Joe Rayment

Personal information
- Full name: Joseph Watson Rayment
- Date of birth: 25 September 1934
- Place of birth: West Hartlepool, England
- Date of death: 15 July 2019 (aged 84)
- Place of death: Stockton-on-Tees, England
- Height: 5 ft 4+1⁄2 in (1.64 m)
- Position: Right winger

Youth career
- Middlesbrough

Senior career*
- Years: Team / Apps / (Gls)
- 1952–1955: Middlesbrough / 24 / (4)
- 1955–1958: Hartlepools United / 63 / (17)
- 1958–1965: Darlington / 173 / (28)
- 1965–1966: Gateshead

= Joe Rayment (footballer, born 1934) =

English footballer (1934–2019)

Joseph Watson Rayment (25 September 1934 – 15 July 2019) was an English footballer who scored 49 goals from 260 appearances in the Football League playing as a right winger for Middlesbrough, Hartlepools United and Darlington in the 1950s and 1960s.

==Life and career==
Rayment was born in West Hartlepool, County Durham. His father, also called Joe, had played football for Hartlepools United in the 1920s. Rayment began his football career as a youngster with First Division club Middlesbrough, while doing an electrical engineering apprenticeship at a local company. Having spent the 1951–52 season in the fourth team, and beginning the 1952–53 in the third eleven, Rayment made his first-team debut on 20 September 1952, at the age of 17, in a 4–1 defeat away to Liverpool. Middlesbrough's manager suggested the club would be abandoning their policy of paying big transfer fees to concentrate instead on producing home-grown players, and wanted Rayment to commit to the club as a full-time player, but his reluctance to abandon his apprenticeship prevented him from so doing.

By the start of the 1954–55 season, new manager Bob Dennison reportedly had "great hopes" of the club's youngsters, Rayment included, but his engineering employer sacked him for losing too much time to his football commitments. A company spokesman said that although staff participation in sport was encouraged, "there is a limit and he must make up his mind whether he wants to be one thing or another." Rayment himself said he had tried to do his best for both parties, but because the apprenticeship was important to him, he left Middlesbrough and joined Hartlepools United, where he was able to complete his final year with a local firm.

His Hartlepools career was also interrupted by the requirement for National Service.
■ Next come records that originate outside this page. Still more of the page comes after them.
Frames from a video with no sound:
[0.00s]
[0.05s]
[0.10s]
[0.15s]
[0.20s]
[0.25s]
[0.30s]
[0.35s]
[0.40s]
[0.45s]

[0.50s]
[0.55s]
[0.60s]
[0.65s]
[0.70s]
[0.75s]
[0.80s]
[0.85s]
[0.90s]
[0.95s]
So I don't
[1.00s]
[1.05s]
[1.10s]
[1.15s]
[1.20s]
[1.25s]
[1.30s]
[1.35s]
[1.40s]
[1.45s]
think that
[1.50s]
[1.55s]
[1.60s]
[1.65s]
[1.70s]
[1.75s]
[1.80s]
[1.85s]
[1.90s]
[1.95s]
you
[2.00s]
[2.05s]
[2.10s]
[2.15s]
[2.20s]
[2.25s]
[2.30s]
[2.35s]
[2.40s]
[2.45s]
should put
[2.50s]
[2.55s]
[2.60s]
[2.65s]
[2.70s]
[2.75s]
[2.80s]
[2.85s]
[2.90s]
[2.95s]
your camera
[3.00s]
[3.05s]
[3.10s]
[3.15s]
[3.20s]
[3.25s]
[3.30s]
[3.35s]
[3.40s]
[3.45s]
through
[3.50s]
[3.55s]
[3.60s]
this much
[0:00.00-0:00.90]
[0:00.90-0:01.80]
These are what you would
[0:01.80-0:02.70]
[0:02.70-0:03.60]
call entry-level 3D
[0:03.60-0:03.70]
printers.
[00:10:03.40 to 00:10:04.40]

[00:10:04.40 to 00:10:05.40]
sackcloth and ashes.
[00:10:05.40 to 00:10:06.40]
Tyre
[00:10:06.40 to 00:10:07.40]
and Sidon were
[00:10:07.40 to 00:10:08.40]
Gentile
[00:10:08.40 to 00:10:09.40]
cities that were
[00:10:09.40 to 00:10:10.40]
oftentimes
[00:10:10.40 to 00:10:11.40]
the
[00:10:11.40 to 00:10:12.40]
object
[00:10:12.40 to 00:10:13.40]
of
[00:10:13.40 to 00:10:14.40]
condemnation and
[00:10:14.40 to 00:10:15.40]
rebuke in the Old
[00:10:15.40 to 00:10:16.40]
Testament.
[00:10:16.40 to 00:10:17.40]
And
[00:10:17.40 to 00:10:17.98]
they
Rayment served with a Royal Engineers bomb disposal squad based in Sussex, more than 300 mi distant. He was able to appear for the club when military duties permitted. Over three years with Hartlepools, he scored 17 goals from 65 matches in League and FA Cup, and signed as a full-time professional for local rivals Darlington in 1958.

In the inaugural season of the League Cup competition, Rayment made a significant contribution to Darlington reaching the third round, and coming close to taking First Division Bolton Wanderers to a replay. In the first round, Rayment scored the only goal of the first-round match against Crystal Palace after missing several chances. In the next round they beat First Division club West Ham United 3–2: Rayment scored the second and debutant Lance Robson, then a dental student, the winner. In front of a club record attendance of 21,023, Rayment opened the scoring after 16 minutes of the third round, against Bolton, with what the Guardians reporter called "a terrific shot", but the First Division side, with England international Nat Lofthouse at centre forward, came back to win 2–1 in the last seconds of the match.
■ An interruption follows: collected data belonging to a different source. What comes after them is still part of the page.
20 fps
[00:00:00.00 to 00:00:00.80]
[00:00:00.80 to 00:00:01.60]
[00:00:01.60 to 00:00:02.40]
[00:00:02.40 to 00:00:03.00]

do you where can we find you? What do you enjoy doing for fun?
Rayment remained with Darlington for seven seasons. He scored 28 goals from 173 league appearances, all in the Fourth Division. He finished his football career with a season at Gateshead, then playing in the North Regional League. He helped the club reach the second round proper of the 1965–66 FA Cup, in which they lost 4–0 at home to Hull City.

After leaving football, Rayment spent eight years as an engineer in the Merchant Navy. He was married three times. He died in North Tees Hospital, Stockton, in July 2019 at the age of 84.